Unlike the additional sex partners you fantasise about, this rare practice is actually more attractive than it appears. It boasts clearly superior protection from STIs and is also advantageous from budgetary and logistical viewpoints.

You can use monogamy as a way to organise your weekly schedule to include sex, without the need for any of the preparatory overtures of meeting, seduction and dating. You can also forget all that worrying about awkwardness when two of the people you’re procuring animal affirmation from (in a sexual relationship with) bump into you at the same time. You’ll also save on phone bills, coffee or meal expenses and won’t have to change your sheets as often.
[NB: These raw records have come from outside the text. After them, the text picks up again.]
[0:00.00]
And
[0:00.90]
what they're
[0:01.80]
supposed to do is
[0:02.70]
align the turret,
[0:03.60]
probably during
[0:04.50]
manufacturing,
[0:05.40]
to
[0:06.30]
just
There are of course downsides. Monogamy can result in a frustration of psychosexual urges, as you find yourself unable to seize and deflower any young thing carrying the imprimatur of sexual conquest. Commentators in earlier decades suggested this could be avoided by making sure your significant other represents your own parent of the opposite gender. Cold comfort for same-sex couples, who have nonetheless recently realised the advantages of monogamy and are converting to it in droves.
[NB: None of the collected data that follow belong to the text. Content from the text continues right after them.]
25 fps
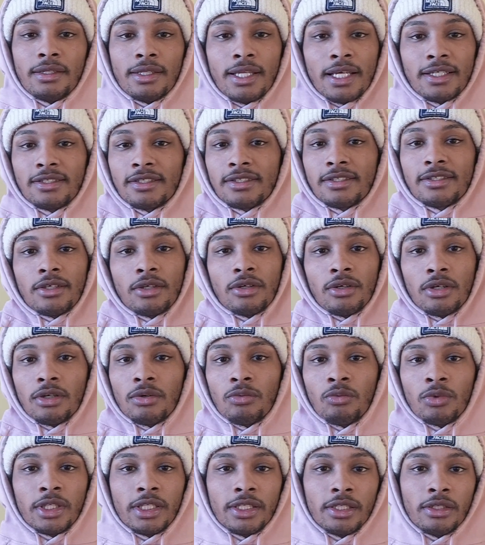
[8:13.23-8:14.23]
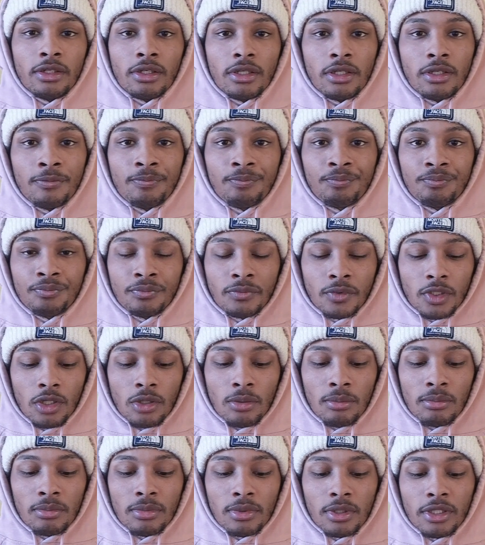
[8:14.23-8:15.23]
that's just a really good
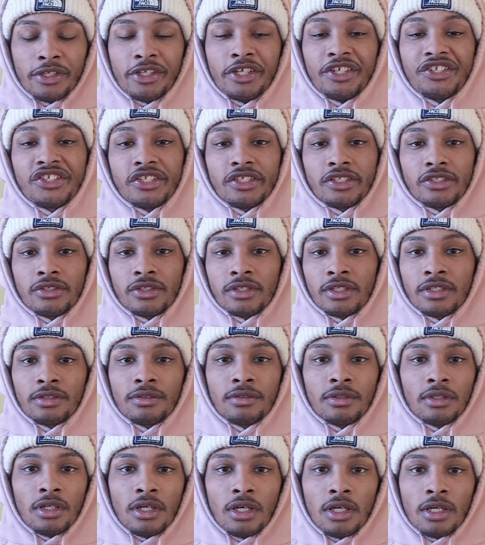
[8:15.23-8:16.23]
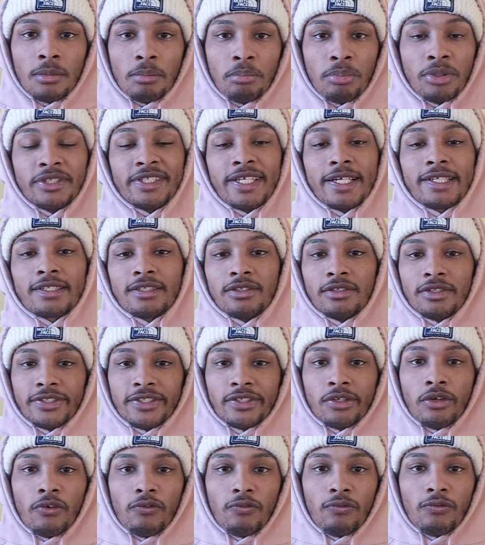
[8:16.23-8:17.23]
addition to protecting
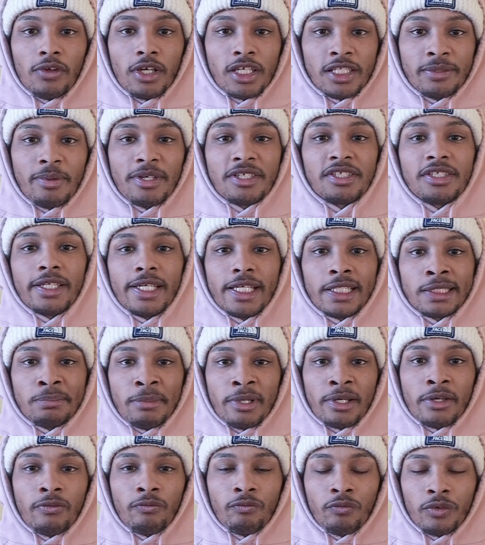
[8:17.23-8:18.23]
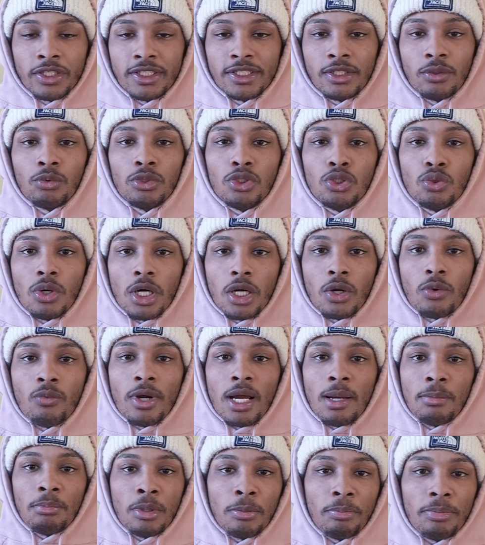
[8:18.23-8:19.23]
yourself, especially against Mecha Frieza when you want to
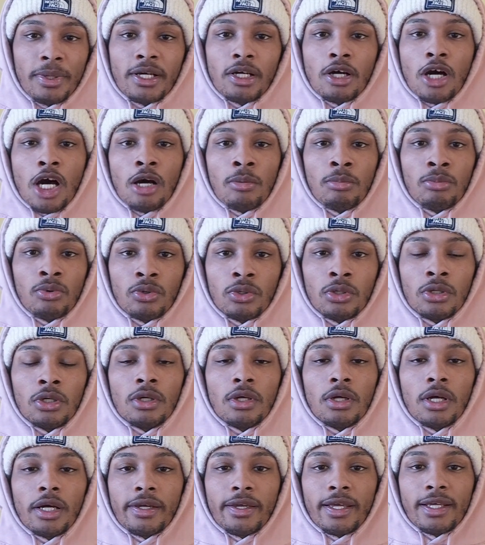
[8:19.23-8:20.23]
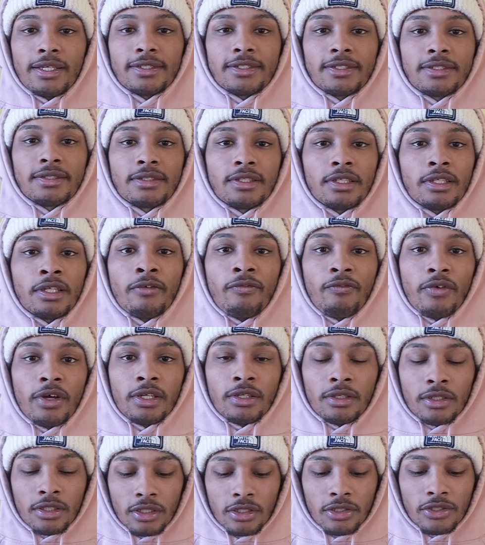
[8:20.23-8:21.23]
ramp up and combo to
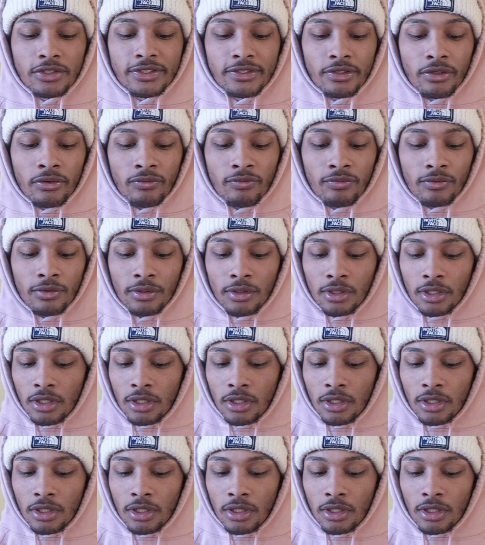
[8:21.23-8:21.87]
defend yourself.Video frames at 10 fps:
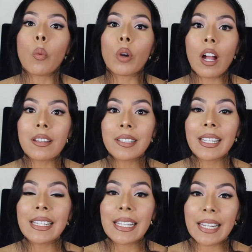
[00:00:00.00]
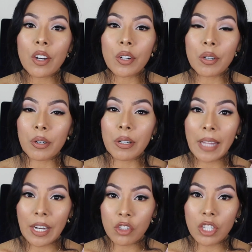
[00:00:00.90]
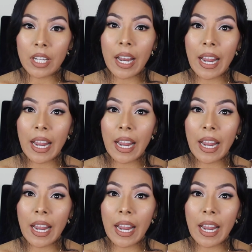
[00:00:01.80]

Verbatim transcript: we're constantly needing in our collection,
More importantly, though, monogamy allows you to control your partner’s libidinous urges, meaning you avoid feelings of jealousy towards their lubricity which somewhat vitiates the stifling of your own nymphomania, or satyriasis, as the case may be.

The most popular alternative to monogamy remains marriage, which is a method of avoiding monogamy from within the comfort of a heterosexual economic union. Monogamy has it beat for entry costs and success rates, but it can’t really compete in terms of social status

Slightly less cynical than voluntary celibacy, three stars.